MCMC Z-G: An IRT Computer Program for Forced-Choice Noncognitive Measurement
Applied Psychological Measurement
Published online on August 09, 2016
Abstract
In recent years, there has been a surge of interest in measuring noncognitive constructs in educational and managerial/organizational settings. For the most part, these noncognitive constructs have been and continue to be measured using Likert-type (ordinal response) scales, which are susceptible to several types of response distortion. To deal with these response biases, researchers have proposed using forced-choice format, which requires respondents or raters to evaluate cognitive, affective, or behavioral descriptors presented in blocks of two or more.

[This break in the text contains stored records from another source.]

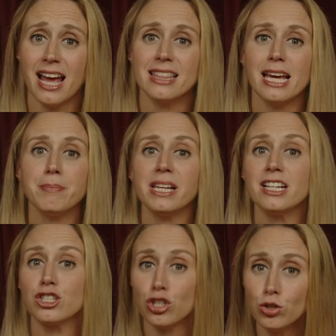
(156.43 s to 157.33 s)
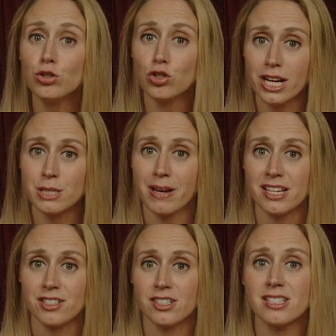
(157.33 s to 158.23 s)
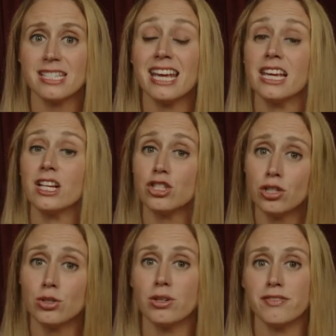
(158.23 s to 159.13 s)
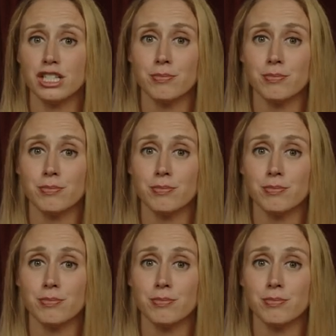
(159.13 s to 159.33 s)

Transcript: they play two trespassers, taking two of each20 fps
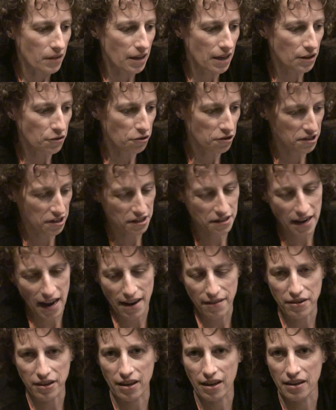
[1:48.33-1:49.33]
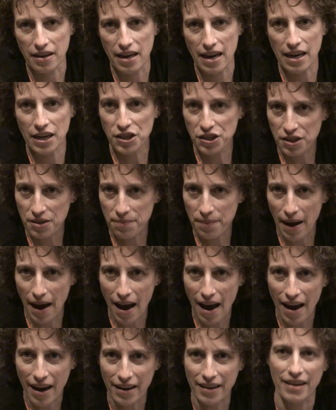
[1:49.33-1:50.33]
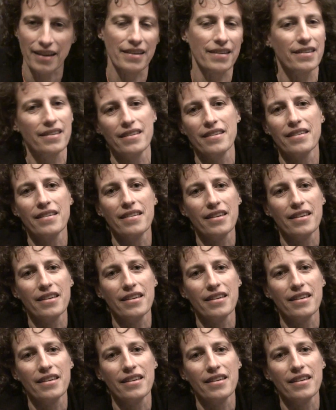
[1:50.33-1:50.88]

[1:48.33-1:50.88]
interested in having an agent back, and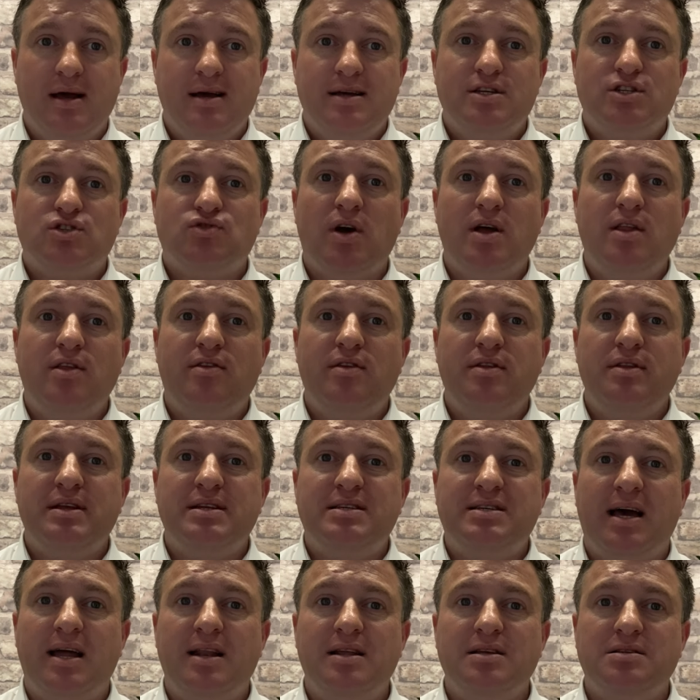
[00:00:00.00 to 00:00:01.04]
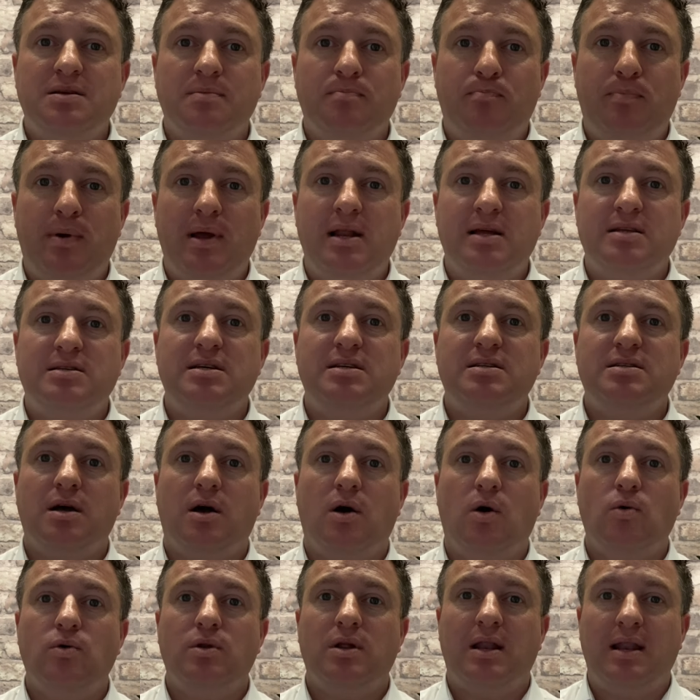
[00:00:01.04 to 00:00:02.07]
Strengthening the tenant's ability to
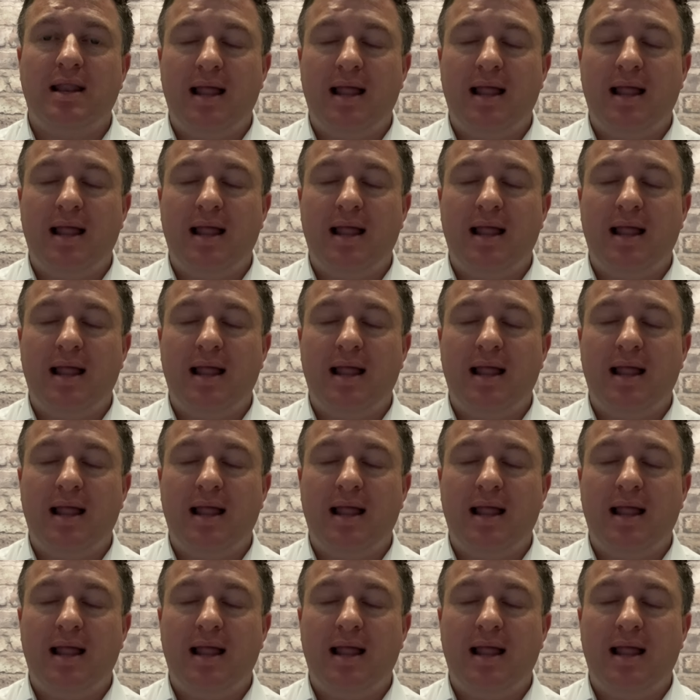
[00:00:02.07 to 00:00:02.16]
hold a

The workhorse for this measurement endeavor is the item response theory (IRT) model developed by Zinnes and Griggs (Z-G), which was first used as the basis for a computerized adaptive rating scale (CARS), and then extended by many organizational scientists. However, applications of the Z-G model outside of organizational contexts have been limited, primarily due to the lack of publicly available software for parameter estimation. This research effort addressed that need by developing a Markov chain Monte Carlo (MCMC) estimation program, called MCMC Z-G, which uses a Metropolis-Hastings-within-Gibbs algorithm to simultaneously estimate Z-G item and person parameters. This publicly available computer program MCMC Z-G can run on both Mac OS® and Windows® platforms.